→ **PROBLEM**:
Once you find the line below that contains "[00:00:13.00 to 00:00:14.00]", write it out along with every later line exactly as given, stopping only when the records end. Omit the pictures.

→ **DATA FOR ANALYSIS**:
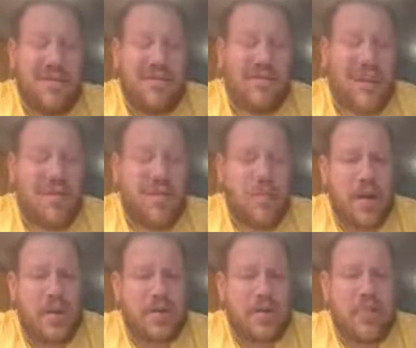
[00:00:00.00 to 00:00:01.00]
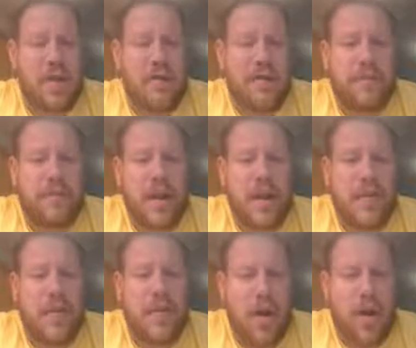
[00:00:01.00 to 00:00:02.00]
almost everywhere. So it's being fought in
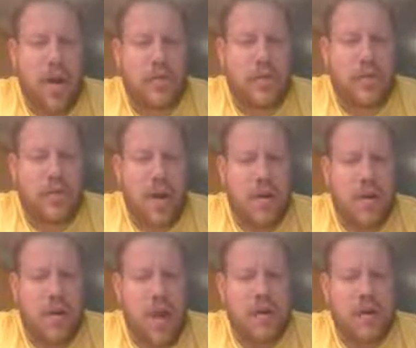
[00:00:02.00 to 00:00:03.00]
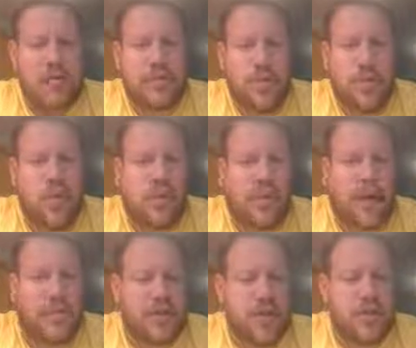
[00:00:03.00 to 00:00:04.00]
the Americas over here, obviously where the war
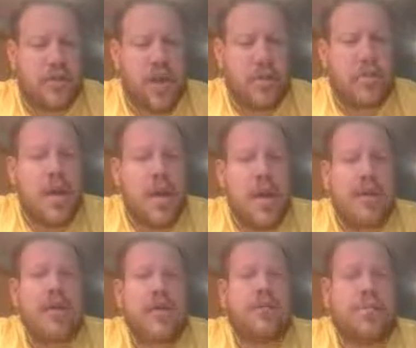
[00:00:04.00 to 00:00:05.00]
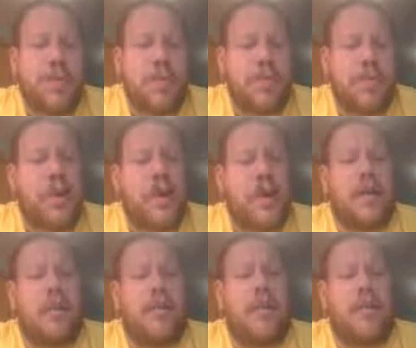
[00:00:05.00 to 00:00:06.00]
kind of starts up. It's also being fought
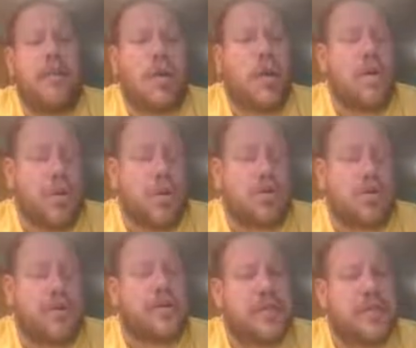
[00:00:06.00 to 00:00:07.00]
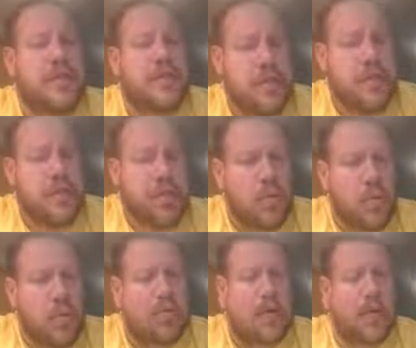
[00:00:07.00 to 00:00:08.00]
in Europe, where it's called the 7 Years' War.
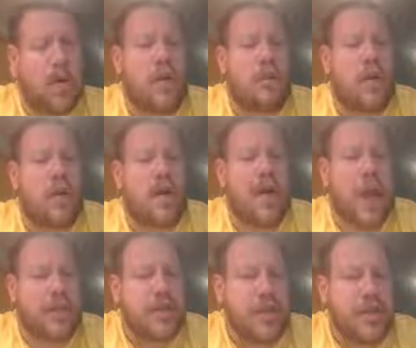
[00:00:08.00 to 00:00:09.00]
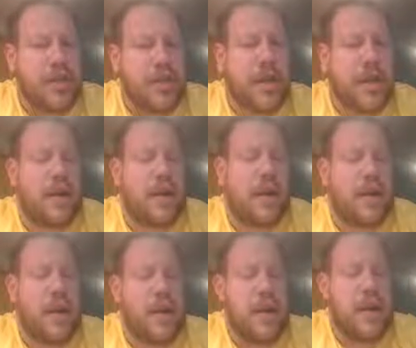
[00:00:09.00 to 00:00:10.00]
It's being fought in Asia and in
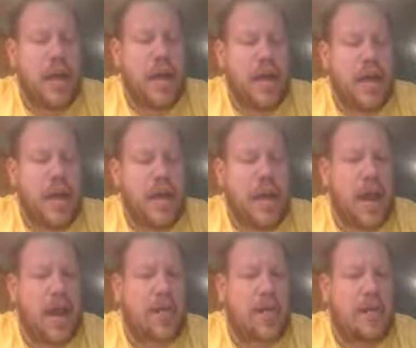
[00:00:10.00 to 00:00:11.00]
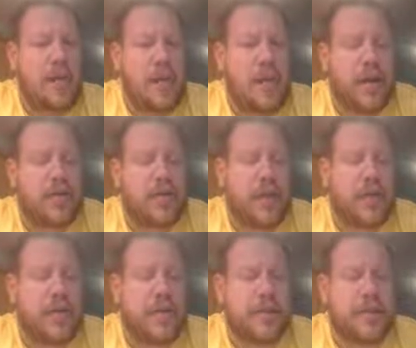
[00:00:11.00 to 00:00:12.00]
India and the
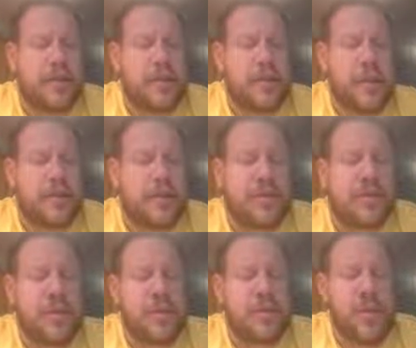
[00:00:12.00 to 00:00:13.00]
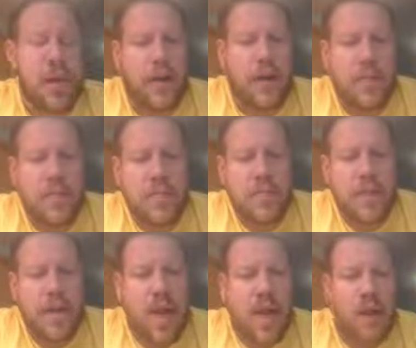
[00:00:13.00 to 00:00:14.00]
South Pacific as well,
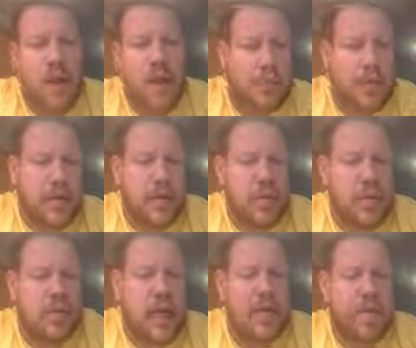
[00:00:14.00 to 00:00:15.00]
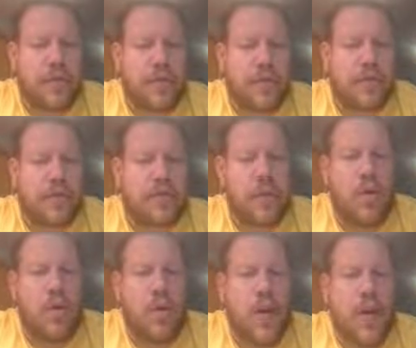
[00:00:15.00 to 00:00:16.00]
and also a little bit in the coast of Africa too.
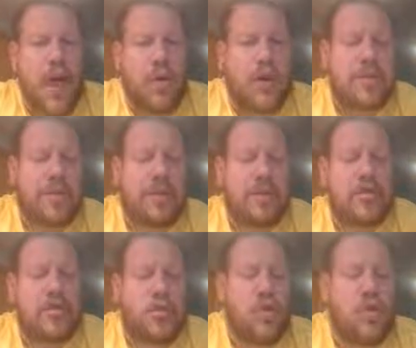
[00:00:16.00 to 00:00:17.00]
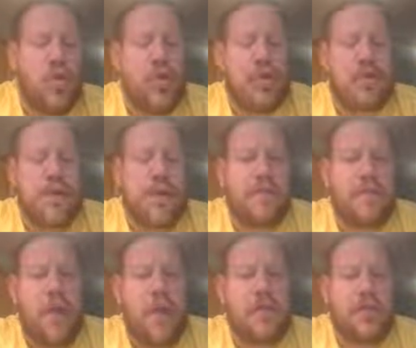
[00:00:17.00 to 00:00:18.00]
So in a way, it's the first world war is being
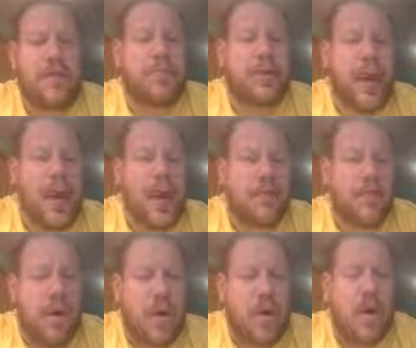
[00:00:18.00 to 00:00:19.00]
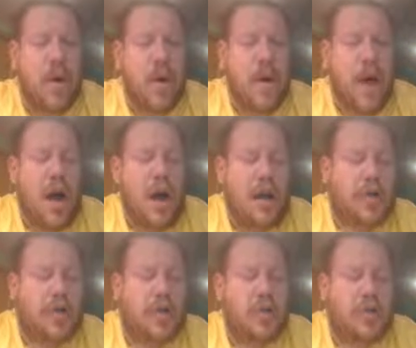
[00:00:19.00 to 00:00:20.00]
fought just about everywhere
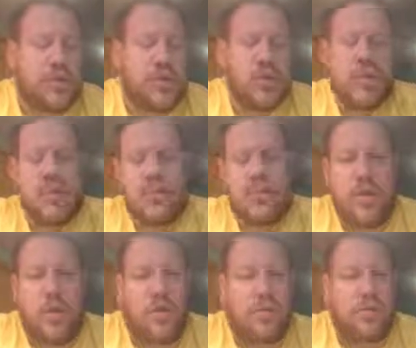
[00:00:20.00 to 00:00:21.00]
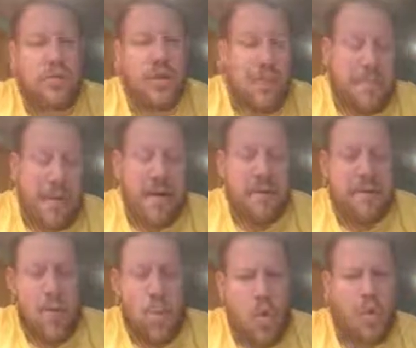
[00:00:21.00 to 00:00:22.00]
due to being a
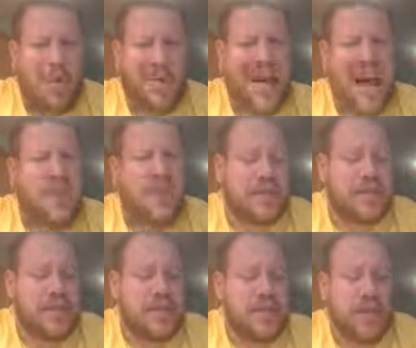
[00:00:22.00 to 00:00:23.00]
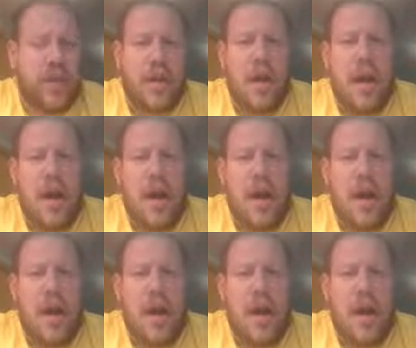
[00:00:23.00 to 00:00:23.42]
war about colonies essentially.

→ **TASK RESULT**:
[00:00:13.00 to 00:00:14.00]
South Pacific as well,
[00:00:14.00 to 00:00:15.00]
[00:00:15.00 to 00:00:16.00]
and also a little bit in the coast of Africa too.
[00:00:16.00 to 00:00:17.00]
[00:00:17.00 to 00:00:18.00]
So in a way, it's the first world war is being
[00:00:18.00 to 00:00:19.00]
[00:00:19.00 to 00:00:20.00]
fought just about everywhere
[00:00:20.00 to 00:00:21.00]
[00:00:21.00 to 00:00:22.00]
due to being a
[00:00:22.00 to 00:00:23.00]
[00:00:23.00 to 00:00:23.42]
war about colonies essentially.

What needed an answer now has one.